Bu soruyu yanıtlayacak bilgileri, Solmazer’le birlikte 14’ler arasında tasfiye edilen iki Millî Birlik Komitesi üyesinin, Kurmay Binbaşı Orhan Erkanlı ve Kurmay Yüzbaşı Numan Esin’in anılarından edinebiliyoruz. Vardığımız sonuçlardan ilki, Solmazer’in başlangıçta önerdiği tasfiye listesinin 28 Ekim 1960 tarihli Resmî Gazete’de yayınlanan Kanun metnindekinden daha uzun olduğu, ikincisi ise, bu listenin oluşma aşamasında ciddî bir araştırma-soruşturma yapılmadığı, bu yüzden de tasfiye edileceklerin kimler olacağı konusunda yalnız Komite’de değil, 14’lerin kendi aralarında bile görüş ayrılıkları, uzun tartışmalar, hatta kavgalar yaşandığı. Birincisi daha sonra, Solmazer gibi, Cumhuriyet Halk Partisi’ne, ikincisi de Cumhuriyetçi Köylü-Millet Partisi’ne katılan bu iki subayın ikisinin de yazdıklarından çıkan görüntü aynı: 147’lerin tasfiyesi, doğru dürüst bilgi olmadan girişilmiş, ilke olarak yanlış ve sonuç olarak haksız bir uygulamaydı.

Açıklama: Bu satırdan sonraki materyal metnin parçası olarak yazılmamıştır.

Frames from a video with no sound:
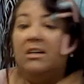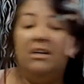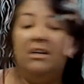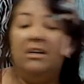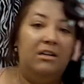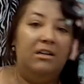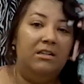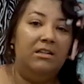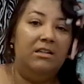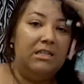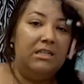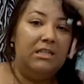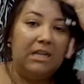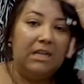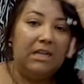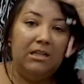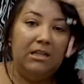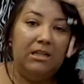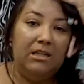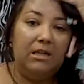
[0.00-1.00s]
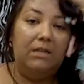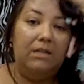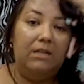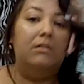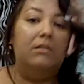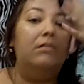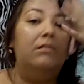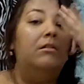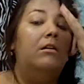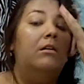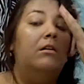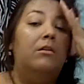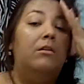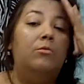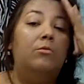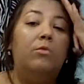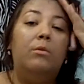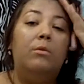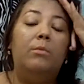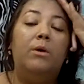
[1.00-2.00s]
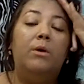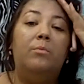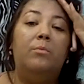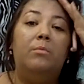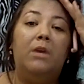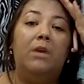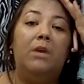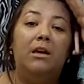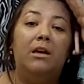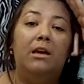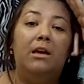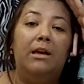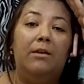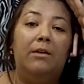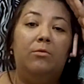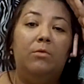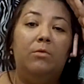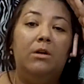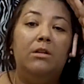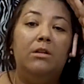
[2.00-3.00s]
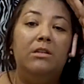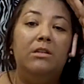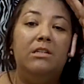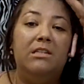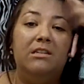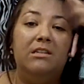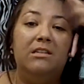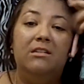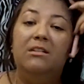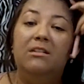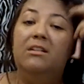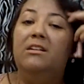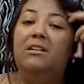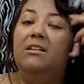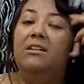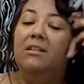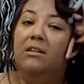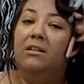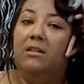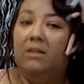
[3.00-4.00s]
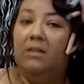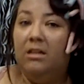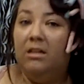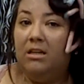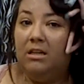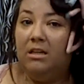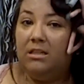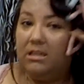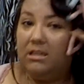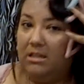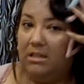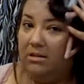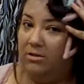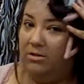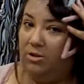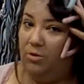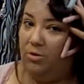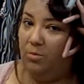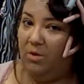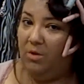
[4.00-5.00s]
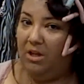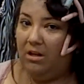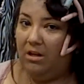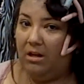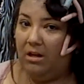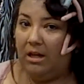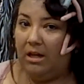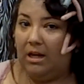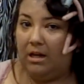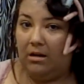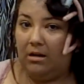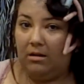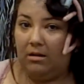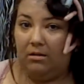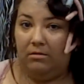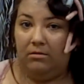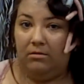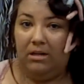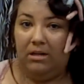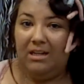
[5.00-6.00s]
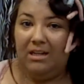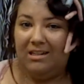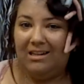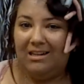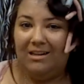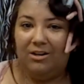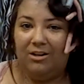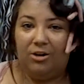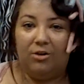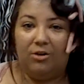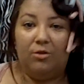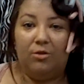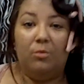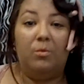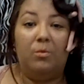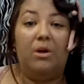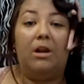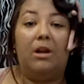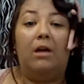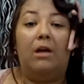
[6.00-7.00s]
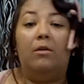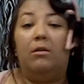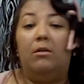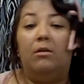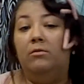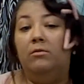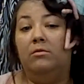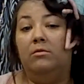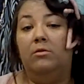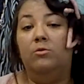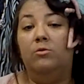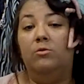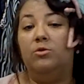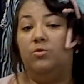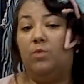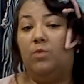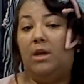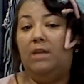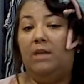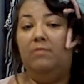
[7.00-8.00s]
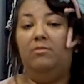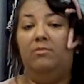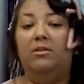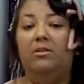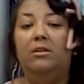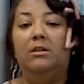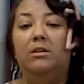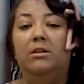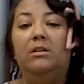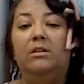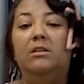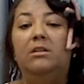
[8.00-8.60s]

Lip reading: Since I didn't warm up my hair once, it's going to be like not a tight curl, but a loose wave.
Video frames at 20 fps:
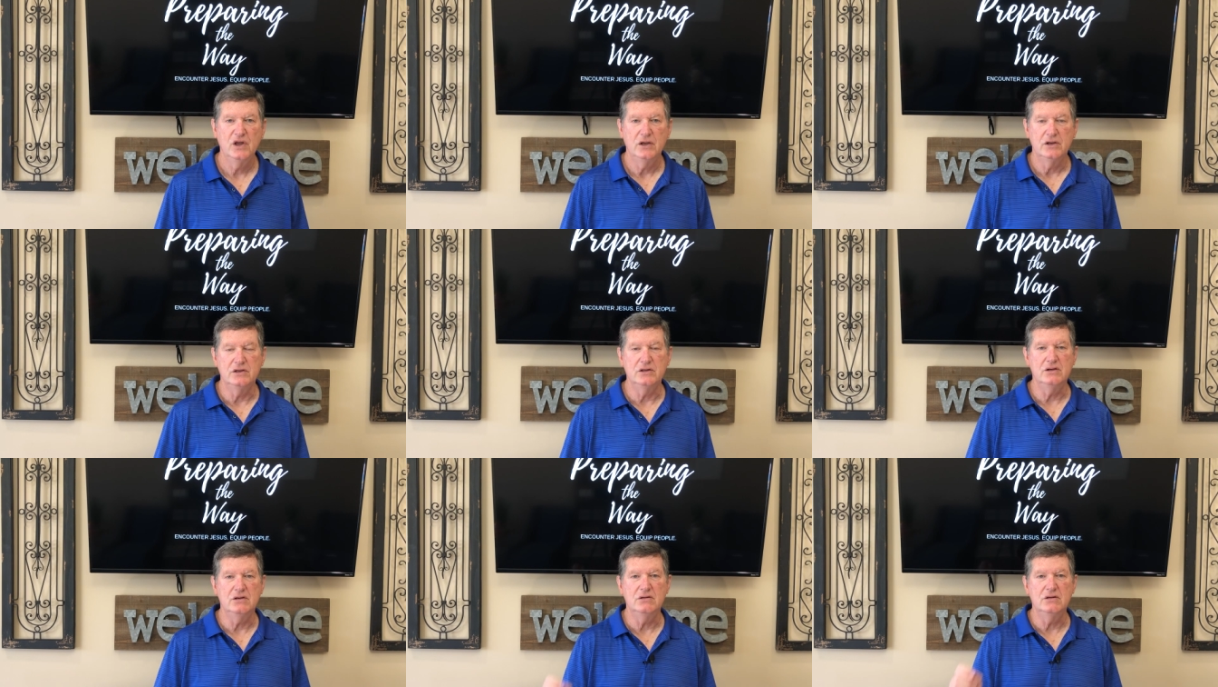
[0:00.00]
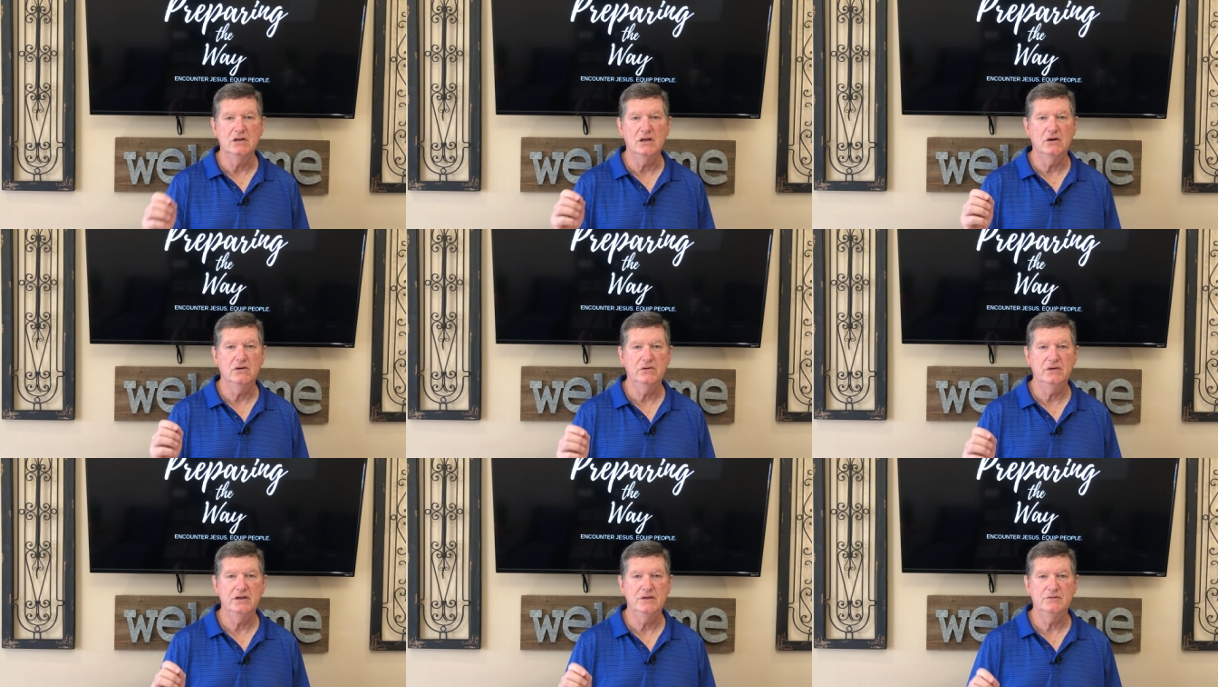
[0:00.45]
Do you
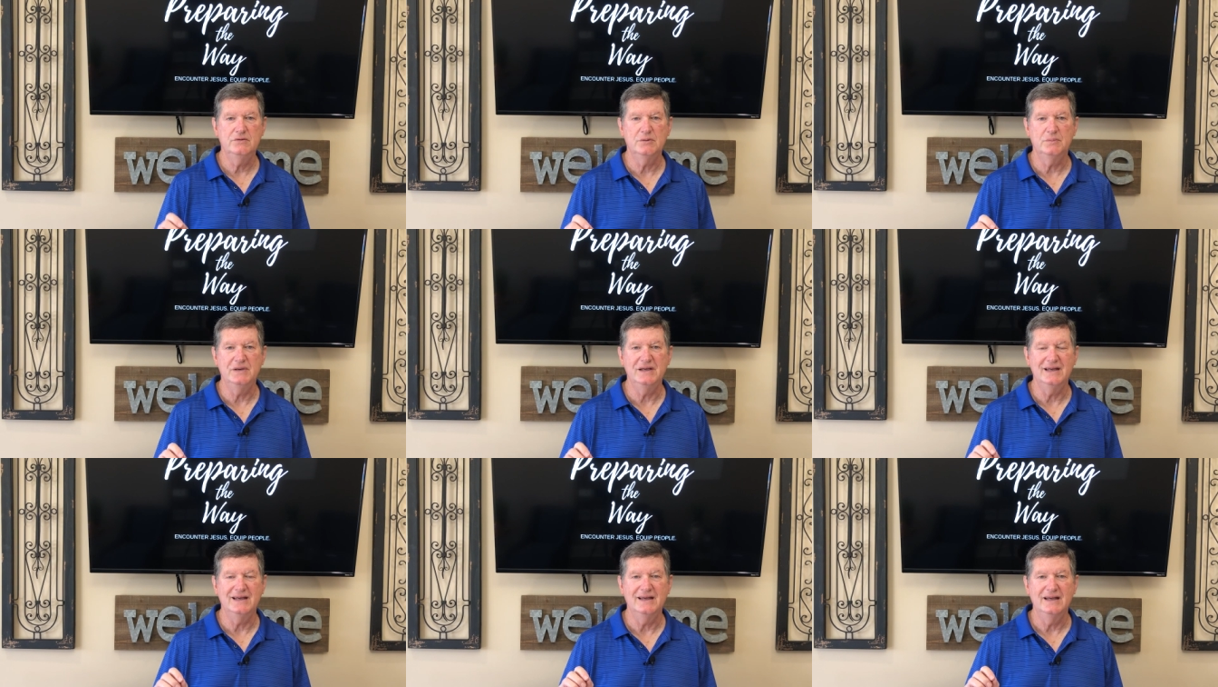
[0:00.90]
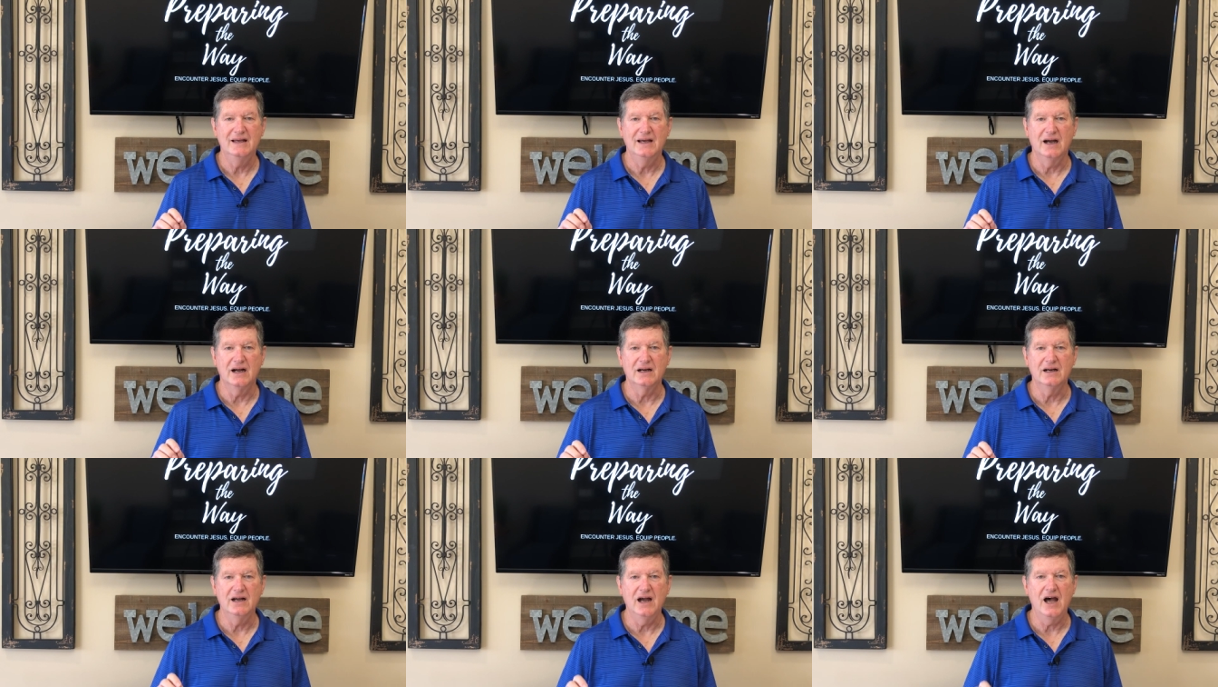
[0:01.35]
know Him to be
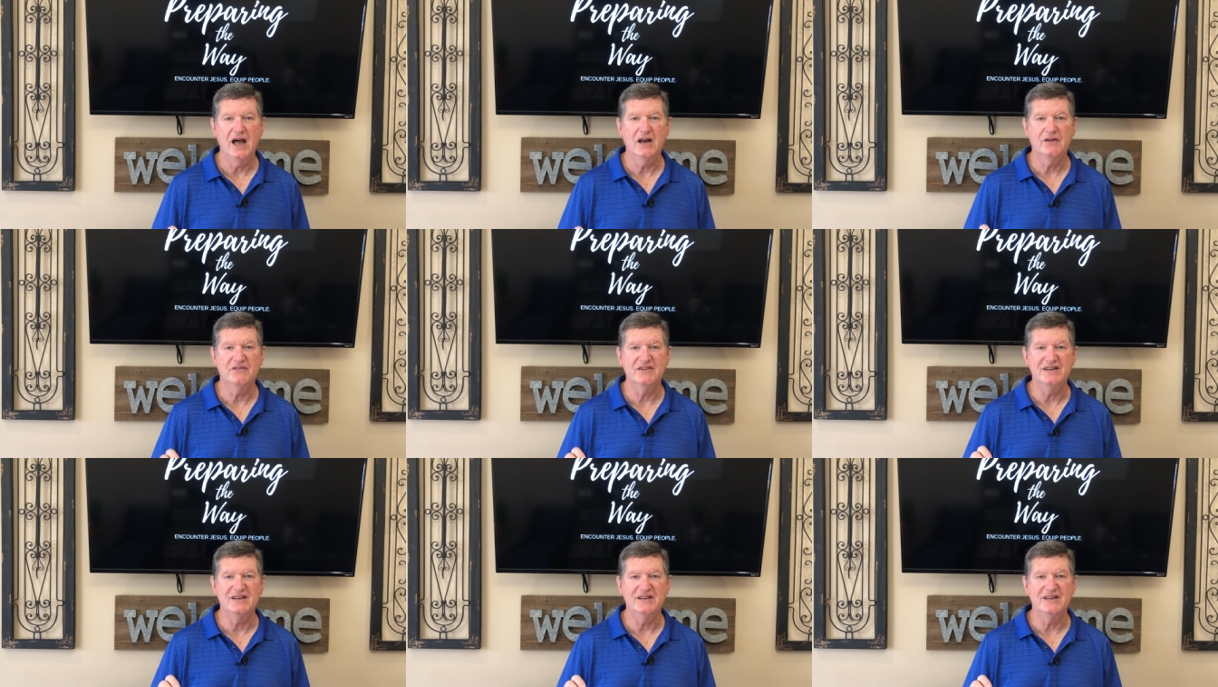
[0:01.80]
a God of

Tasfiye edilenlerin küçük bir bölümünün tasfiye nedeninin siyasi olduğunu anlamak hiç de zor değil; örneğin, 27 Mayıs’a muhalif olduğu bilinen, daha sonra da Adalet Partisi’ne katılacak olan hukuk profesörü Ali Fuat Başgil. 27 Mayıs’ı destekleyen, hatta Milli Birlik Komitesi’nin kurdurduğu Anayasa Komisyonu’nda üye olan hukukçulardan Profesör Tarık Zafer Tunaya’yla Doçent İsmet Giritli’nin tasfiyelerini de bir anlamda siyasi olarak niteleyebiliriz. Orhan Erkanlı’ya göre Tunaya ve Giritli, söz konusu komisyonun başkanı Sıddık Sami Onar’la anlaşamamışlar; Sıddık Sami Onar da bu meslekdaşlarının Anayasa Komisyonu’ndan uzaklaştırılmasını Milli Birlik Komitesi’nden istemiş, bu yapılmadığı takdirde kendisinin istifa edeceğini söylemiş. İşin garibi, bu iki öğretim üyesinin 147’ler arasında yer almasından yalnızca iki buçuk ay sonra Kurucu Meclis üyesi olmalarına Milli Birlik Komitesi’nden pek bir itiraz gelmemiş olması. Ocak 1961’de artık 14’lerin Komite’de olmadıkları akla gelebilir tabii. Ancak bu durumda da, “Ötekilerin aklı iki buçuk ay önce neredeydi?” diye sorabiliriz. Ama sormayalım; zira 26-27 Ekim 1960 gecesi Milli Birlik Komitesi’nin önüne getirilen listede, o günlerde cuntacıların kendi kurdurdukları hükümette Milli Eğitim Bakanı olan, Ankara Üniversitesi Dil ve Tarih-Coğrafya Fakültesi Dekanı, Prof. Bedrettin Tuncel’in de adı varmış! Listeden adı çıkarılırken neler konuşulduğunu, herhangi bir espri yapılıp yapılmadığını çok merak ediyorum doğrusu. Orhan Erkanlı, bazı kişilerin isimlerini de listeyi onay için Cemal Gürsel’e götürmeden önce kendisinin çıkardığını söylüyor. Numan Esin ise, değerli bir bilim insanı olarak gördüğü Prof. Halet Çambel’in adını listeden kaldırtmaya çok çalışmış, ama oylamada azınlıkta kalmış. Kurmay Yarbay Sezai Okan, “Sen komünistleri savunuyorsun” diye Esin’in üzerine yürümüş.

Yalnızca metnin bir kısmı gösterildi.